**Try it**
Please output the records below word for word and omit the pictures.

**Data items**
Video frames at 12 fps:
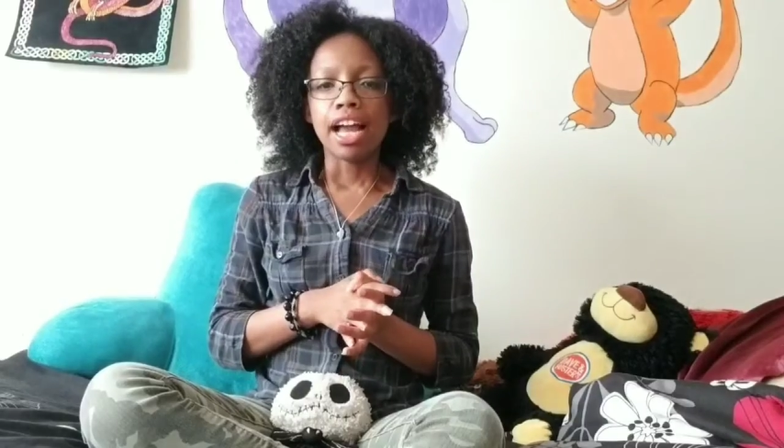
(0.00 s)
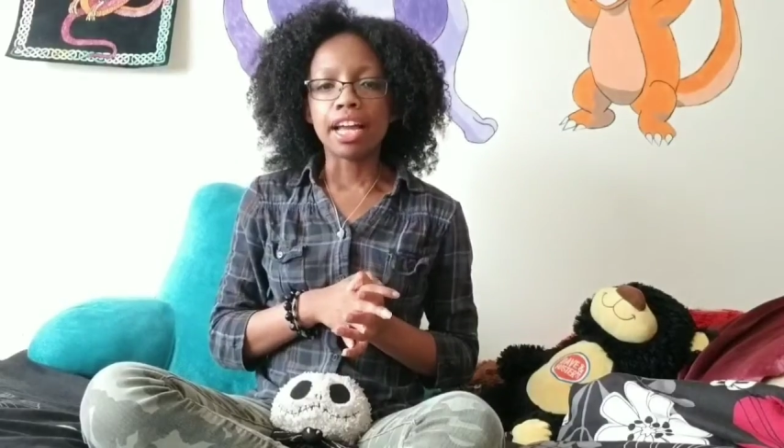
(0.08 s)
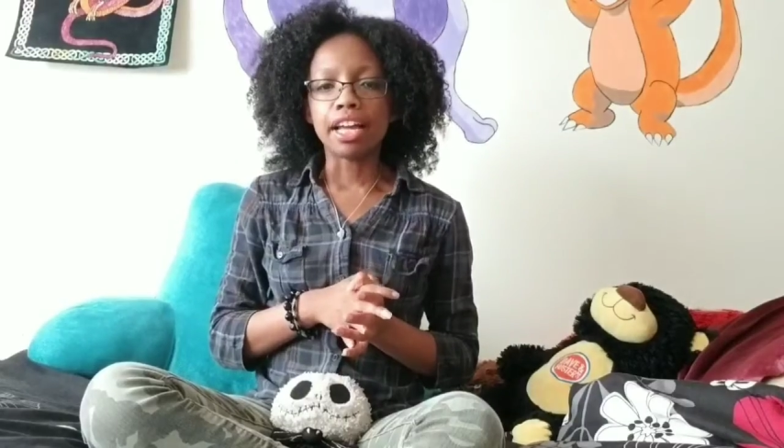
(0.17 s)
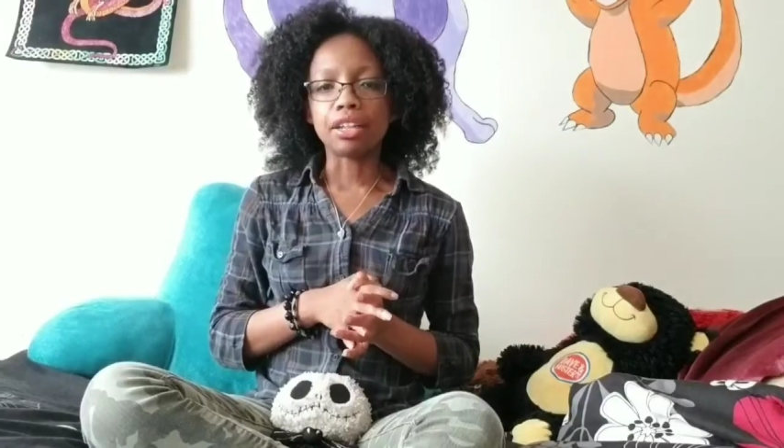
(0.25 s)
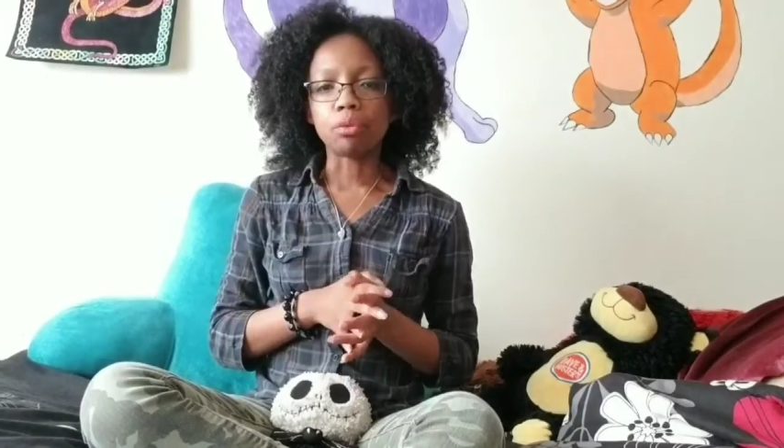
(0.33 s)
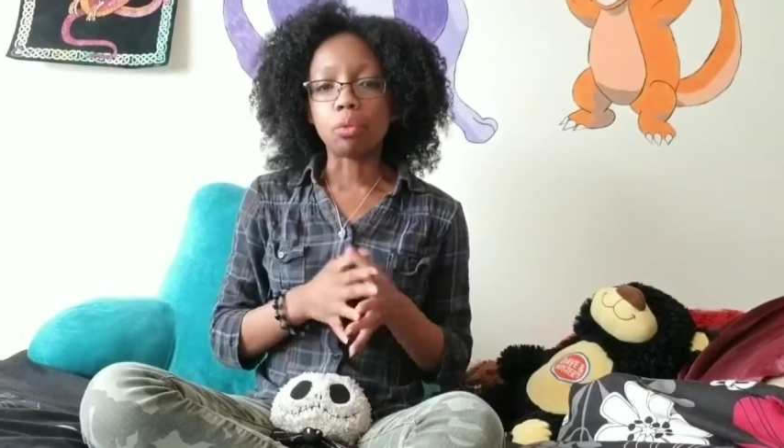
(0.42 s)

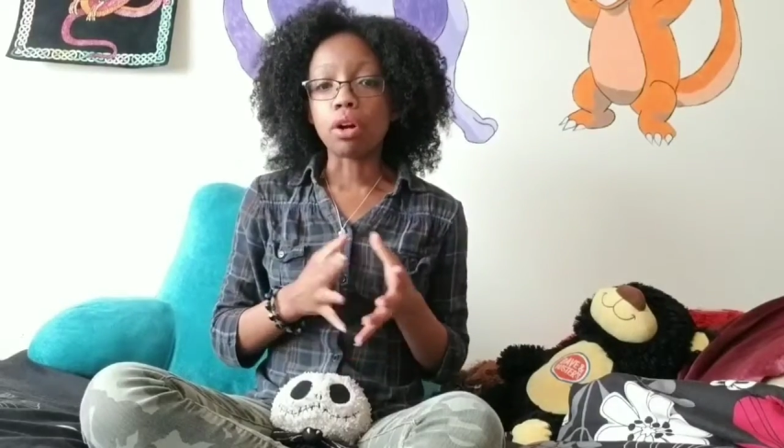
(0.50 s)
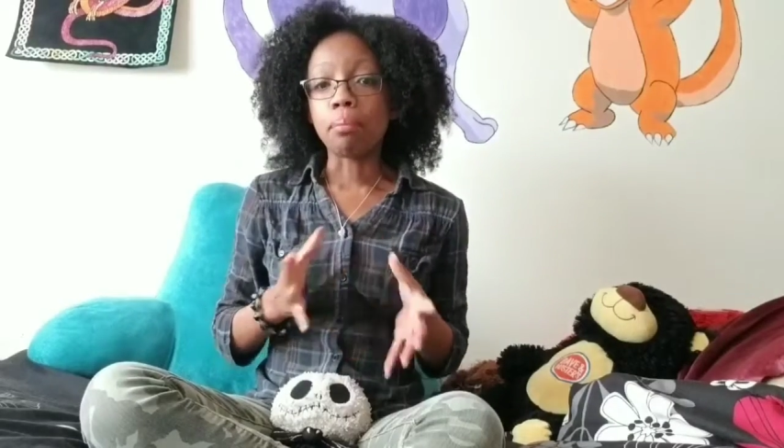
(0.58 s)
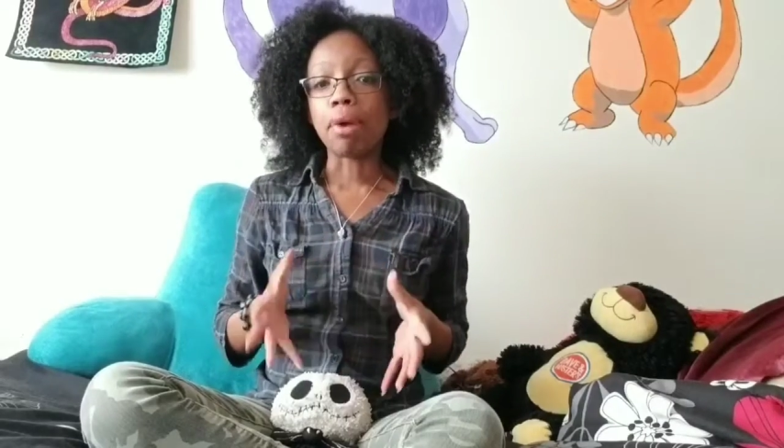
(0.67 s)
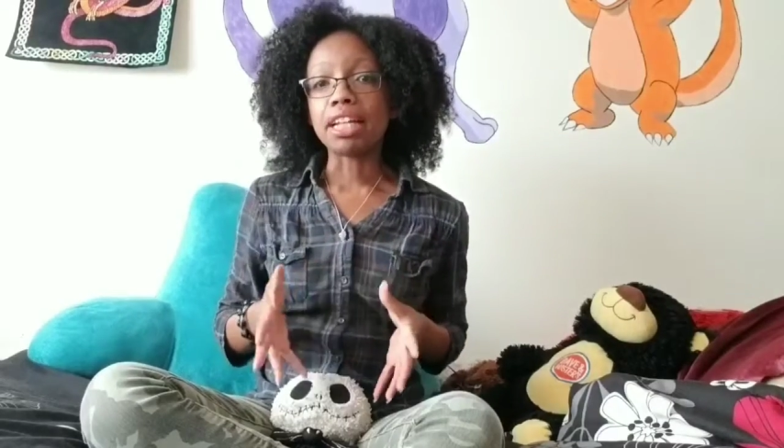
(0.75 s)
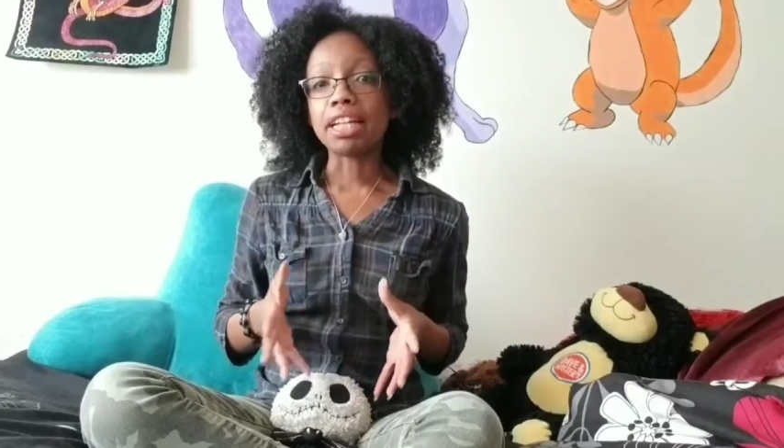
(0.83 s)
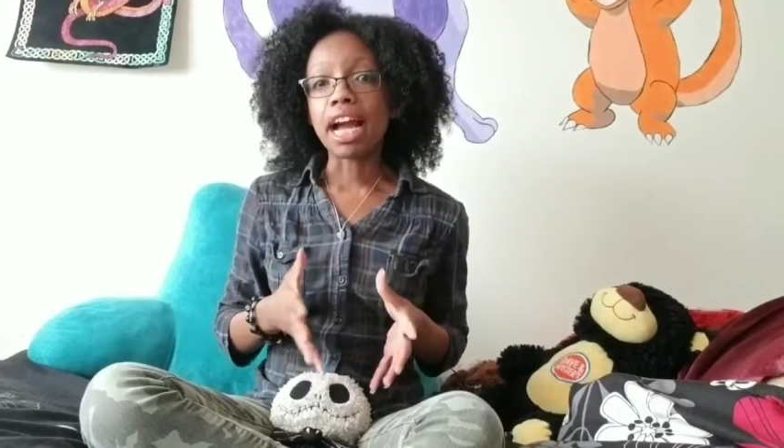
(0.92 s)
And what
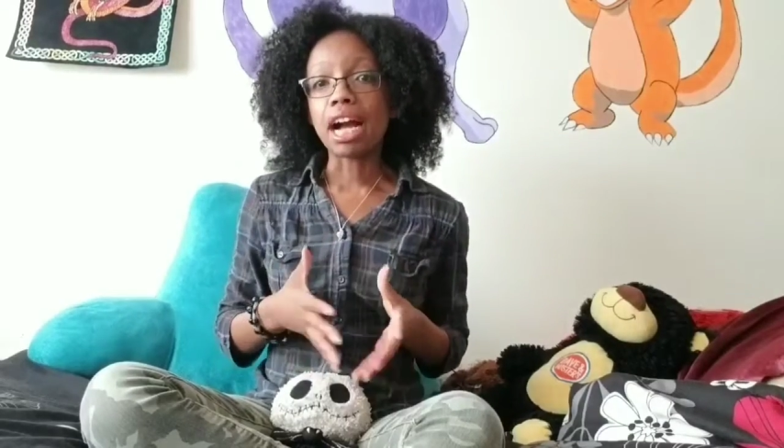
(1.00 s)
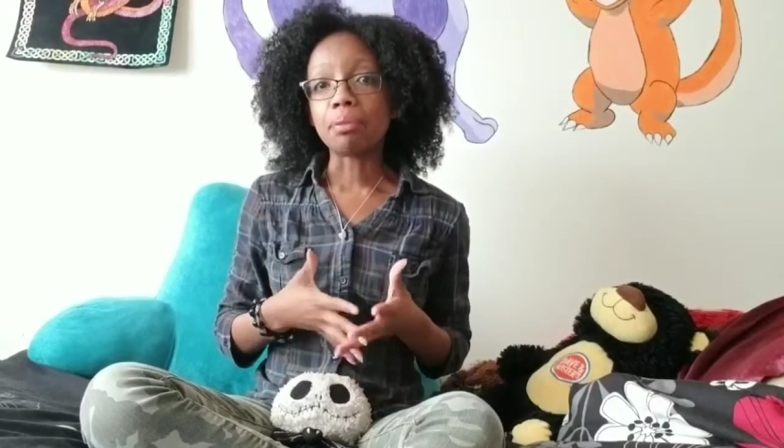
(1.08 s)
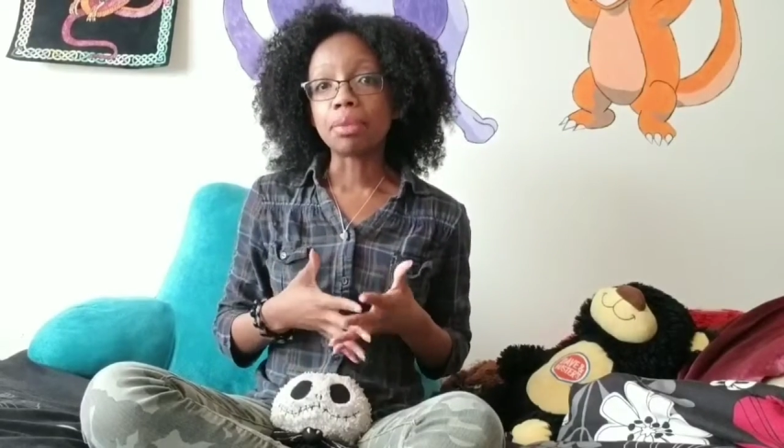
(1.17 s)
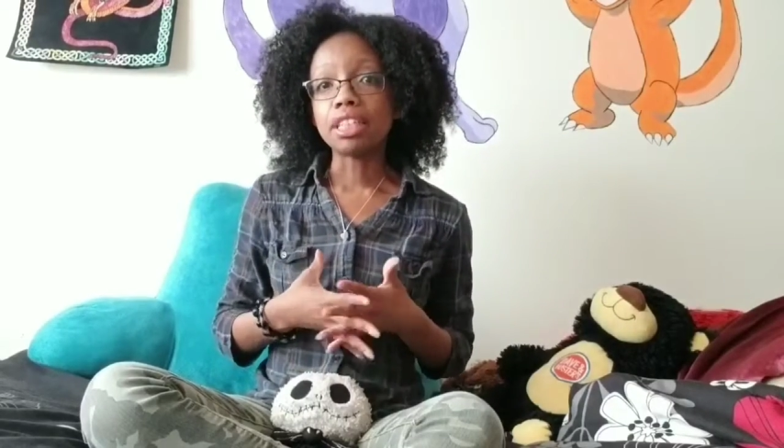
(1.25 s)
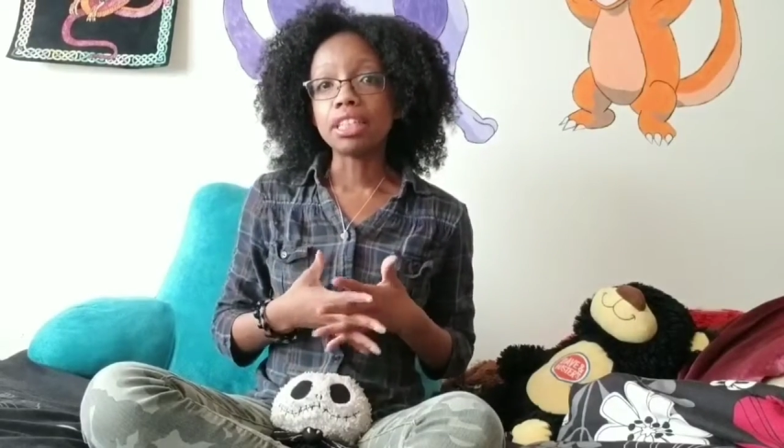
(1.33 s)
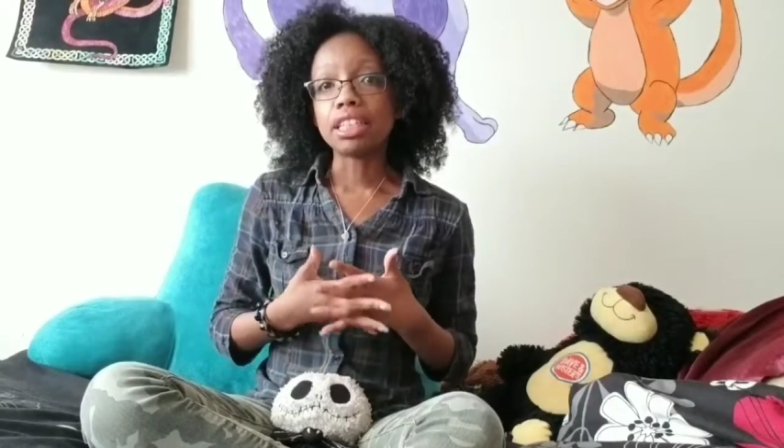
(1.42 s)
might
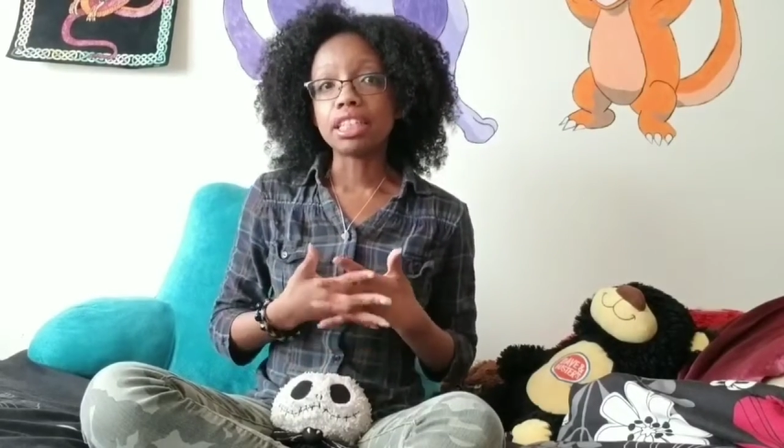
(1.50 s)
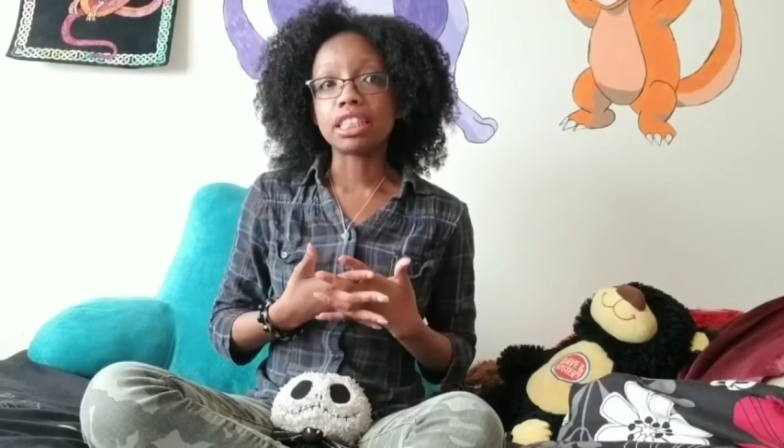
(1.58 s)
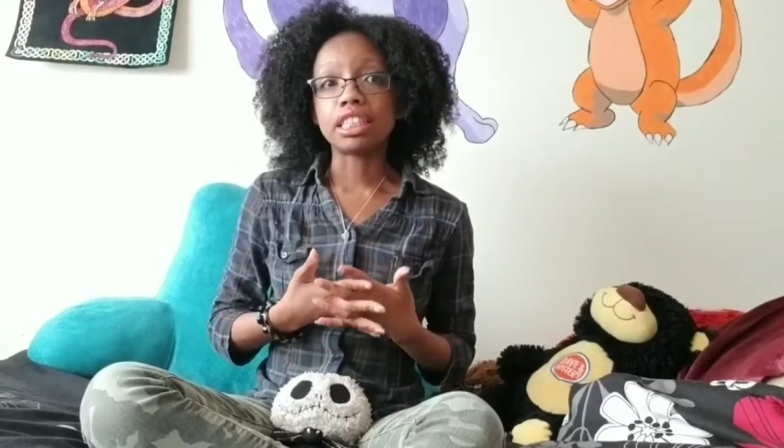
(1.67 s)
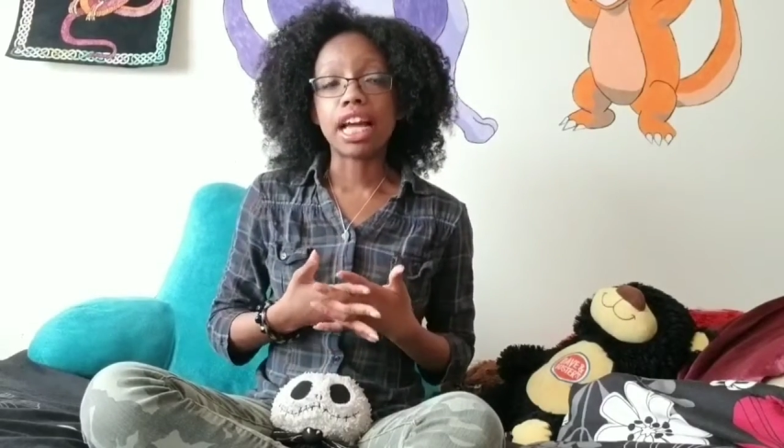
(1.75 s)
happen is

**Output of the task**
Video frames at 12 fps:
(0.00 s)
(0.08 s)
(0.17 s)
(0.25 s)
(0.33 s)
(0.42 s)

(0.50 s)
(0.58 s)
(0.67 s)
(0.75 s)
(0.83 s)
(0.92 s)
And what
(1.00 s)
(1.08 s)
(1.17 s)
(1.25 s)
(1.33 s)
(1.42 s)
might
(1.50 s)
(1.58 s)
(1.67 s)
(1.75 s)
happen is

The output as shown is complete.